C'è stato un momento - forse stanotte e solo nella testa di chi ancora crede nei colori azzurri - in cui l’Italia era di nuovo ai Mondiali. Non una, non due: tre volte di fila. Come se le sconfitte contro Svezia e Macedonia del Nord non fossero mai esistite, fosse stato solo un brutto sogno e la maledizione fosse svanita nel nulla. Come se il mondo del calcio fosse tornato in sé e avesse restituito a uno dei suoi popoli prediletti ciò che gli aveva ingiustamente (o forse giustamente) tolto.
E così, l'Italia vinceva facilmente in Moldavia e la Norvegia inciampava contro l'Estonia, permettendo agli Azzurri di sperare ancora nel primo posto del girone. Tutto perfetto, tutto logico, e ancora meglio di un sogno, perché era la realtà.
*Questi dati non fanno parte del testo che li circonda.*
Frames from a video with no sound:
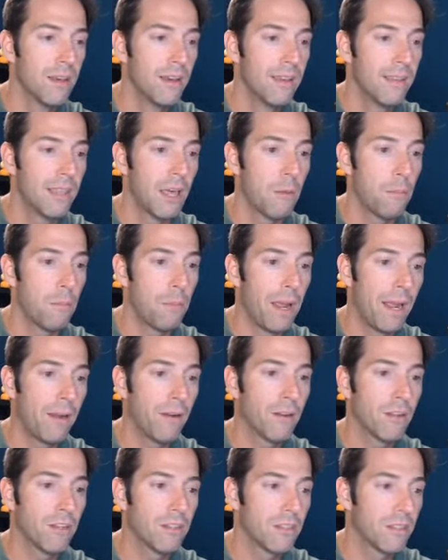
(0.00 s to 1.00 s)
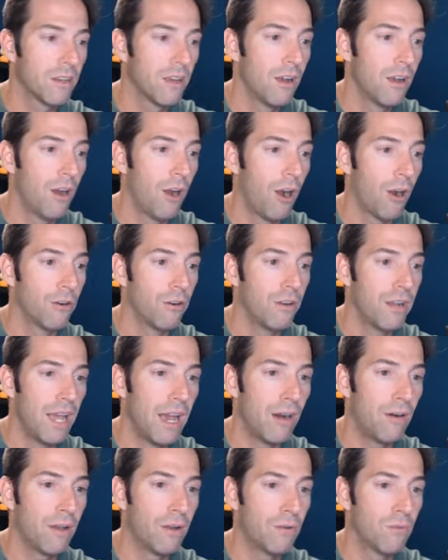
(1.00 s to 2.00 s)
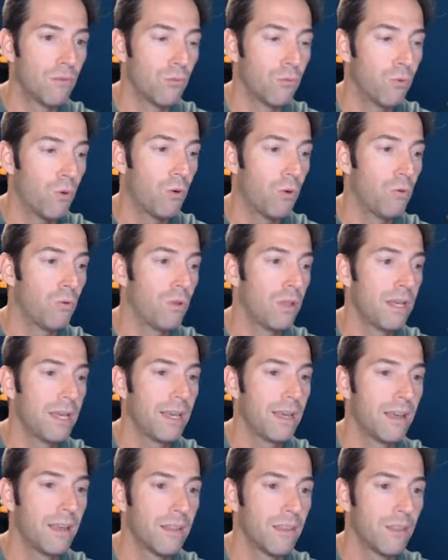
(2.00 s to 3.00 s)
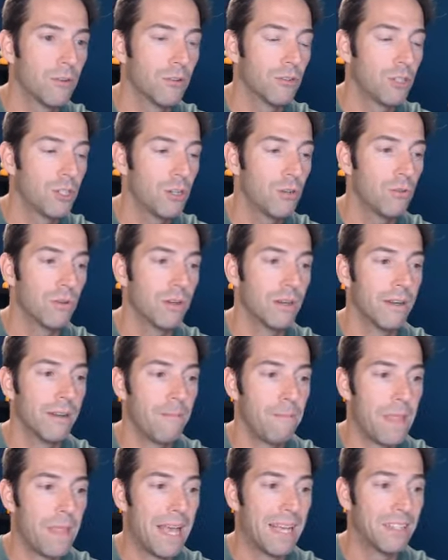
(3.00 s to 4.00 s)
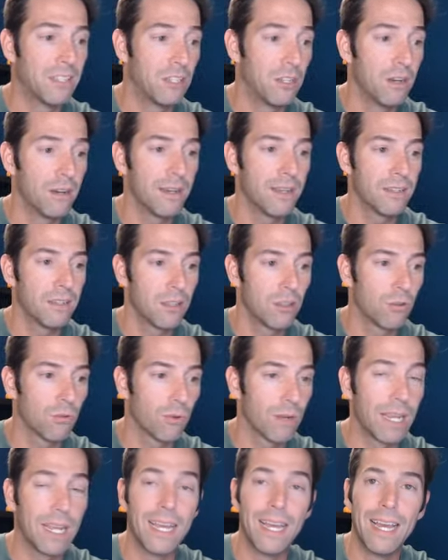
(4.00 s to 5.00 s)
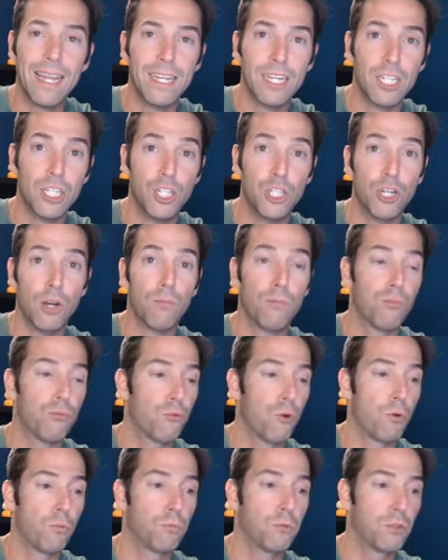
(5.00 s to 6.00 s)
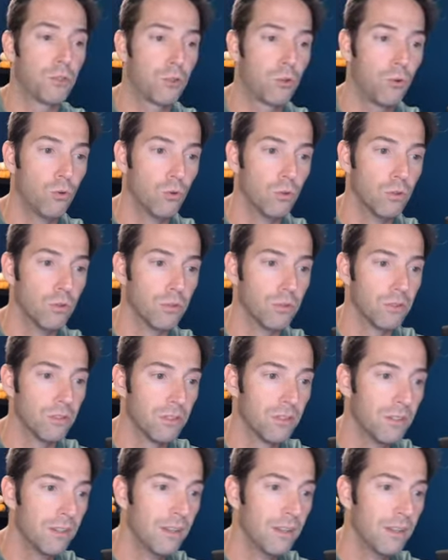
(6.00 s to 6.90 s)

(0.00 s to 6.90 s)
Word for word: that parents are now enrolling their children as young as 3 into jump rope schools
E in questa realtà la Norvegia non ha Haaland, non ha Odegaard, non ha Sorloth. Ha solo maglie rosse e gambe che tremano davanti al peso della storia dell'Italia che nel Meazza festante conquista la qualificazione diretta alla prossima Coppa del Mondo.
La sveglia
Poi, però, suona la sveglia. E la realtà è un'altra e non somiglia a un sogno, ma a un incubo: la Norvegia è prima con 18 punti, l'Italia insegue a 15. Il tutto quando mancano due sole giornate e una differenza reti che non lascia spazio a fantasie: +26 per Haaland e compagni, +10 per i nostri.
E così, la partita contro la Moldavia diventa quasi un fastidio perché prima dell'ultima sfida di San Siro, i norvegesi ospiteranno l'Estonia - quattro punti in sette partite, sette gol fatti e diciassette subiti - e difficilmente il match non finirà con una goleada a favore degli scandinavi.
E come noto, se la Norvegia vince, all'Italia servirebbe un'impresa oltre i confini del possibile: ossia battere la capolista a Milano con una decina di gol di scarto. Gennaro Gattuso lo sa oggi e se lo immaginava quando ha accettato l'invito di Gigi Buffon che sarebbe stato maledettamente difficile. E la verità è che, da quando è arrivato, l'Italia ha vinto tutto rimettendo in piedi uno spogliatoio disorientato e una squadra che aveva smarrito fiducia e identità.
Missione impossibile
La dura realtà ci porta anche a fare i conti con le pesanti assenze di Moise Kean e Sandro Tonali e con il grande rifiuto di Federico Chiesa che ha detto "no" al ct perché ha ancora bisogno di un po' di tempo per ritrovare se stesso.
E così, quella che nel sogno era una cavalcata trionfale diventa una missione impossibile. Numeri e logica alla mano, infatti, nel futuro dell'Italia ci saranno ancora una volta playoff.

E lì, il destino cinico e baro potrebbe regalare agli azzurri un revival contro Svezia e Macedonia del Nord che, quasi sicuramente, saranno nella stessa urna degli azzurri. Insomma, i fantasmi di ieri sono pronti a tornare domani.
Un sistema che non funziona
Ai tifosi italiani, che sognavano i Mondiali, non resta che svegliarsi, guardarsi allo specchio e affrontare la realtà: quella vera che ha la forma di tabellone dei playoff. Il loro vero rammarico è quello di vivere prigionieri di un passato glorioso, di un’epoca in cui l'Italia non solo partecipava ai Mondiali, ma lo faceva per vincerli.
Eravamo l’Italia dei campioni, del carattere, della storia: una nazionale temuta, rispettata, centrale in ogni competizione. Oggi, invece, la realtà è amara. Si è lavorato male, troppo male, a tutti i livelli: dalle prime squadre ai settori giovanili, fino alla programmazione federale. Il talento non manca, ma spesso non viene coltivato, non viene aspettato.
E quando un sistema si indebolisce nella propria struttura, anche la toppa del risultato sul campo (leggi Europeo 2020) serve solo a ritardare l'inevitabile. L'Italia è già caduta due volte, e la paura è che possa succedere ancora. Intanto, nazioni che un tempo guardavamo dall’alto, come la Norvegia, crescono e costruiscono futuro.
Hanno campioni come Haaland e Odegaard, due simboli di un calcio che crede nei propri sogni e raccoglie risultati concreti. Due giocatori che, per talento e mentalità, sarebbero titolari anche da noi. Un segnale chiaro di come mentre altri seminavano, noi siamo rimasti per troppo tempo fermi a guardare.